BRIEF >> Only the lines from the one containing "mit Windows" to the end of the material are to be copied, exactly and in full; images stay out.

MATERIALS PROVIDED >>
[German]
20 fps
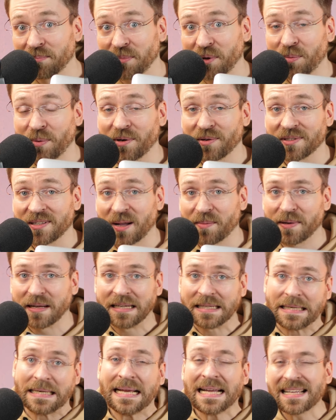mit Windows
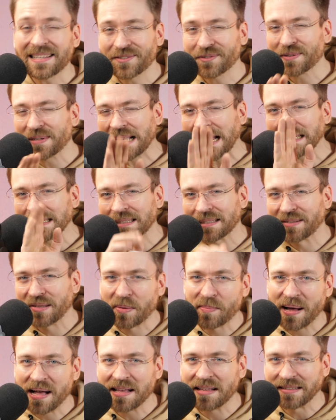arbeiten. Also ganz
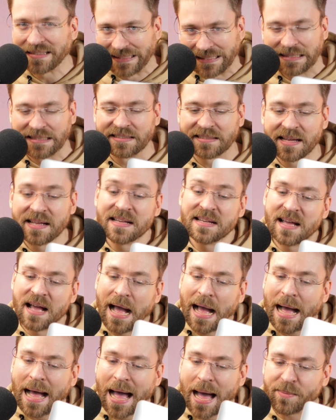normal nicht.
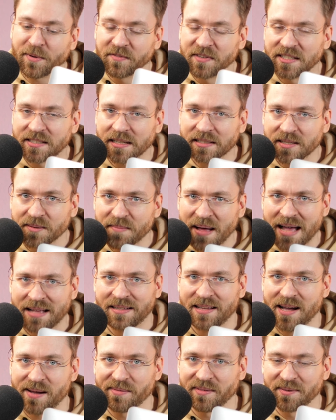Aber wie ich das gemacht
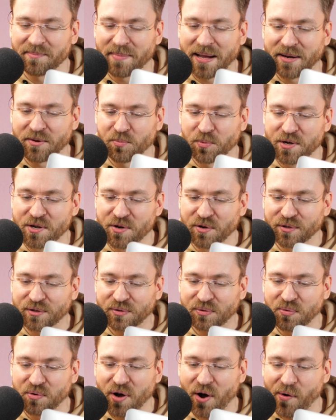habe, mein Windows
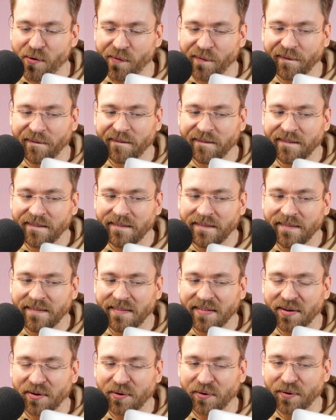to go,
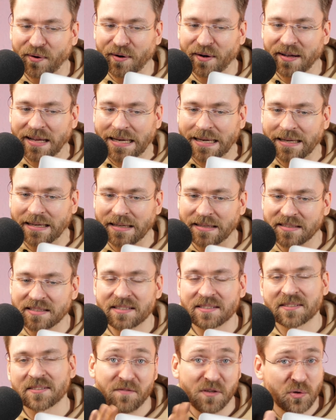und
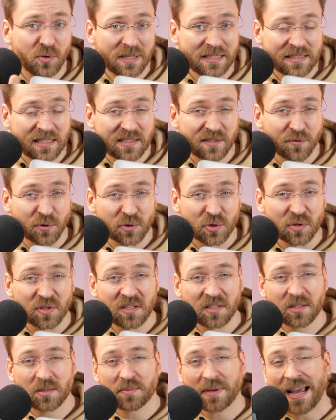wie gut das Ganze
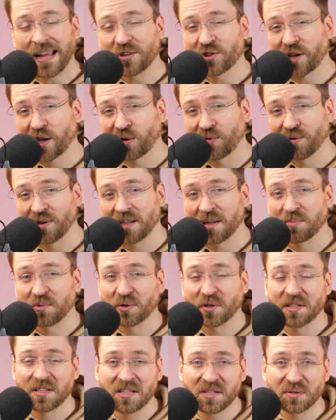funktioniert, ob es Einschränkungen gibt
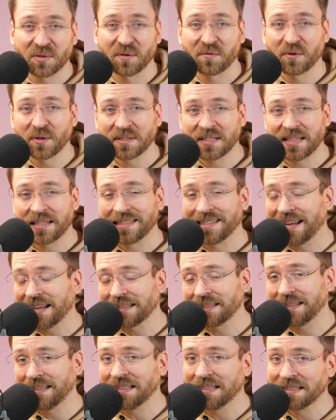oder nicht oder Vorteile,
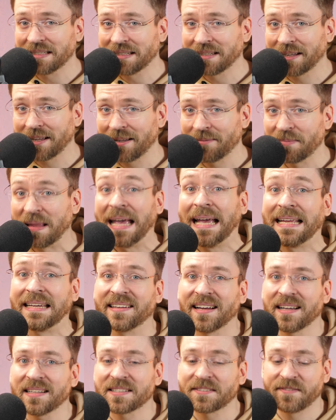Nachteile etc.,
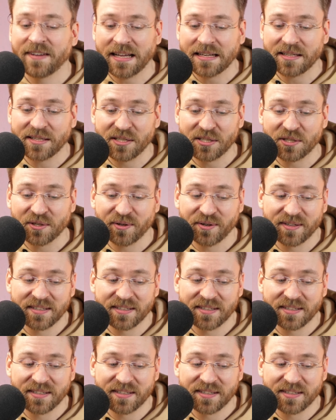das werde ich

PROBLEM SOLUTION >>
mit Windows
arbeiten. Also ganz
normal nicht.
Aber wie ich das gemacht
habe, mein Windows
to go,
und
wie gut das Ganze
funktioniert, ob es Einschränkungen gibt
oder nicht oder Vorteile,
Nachteile etc.,
das werde ich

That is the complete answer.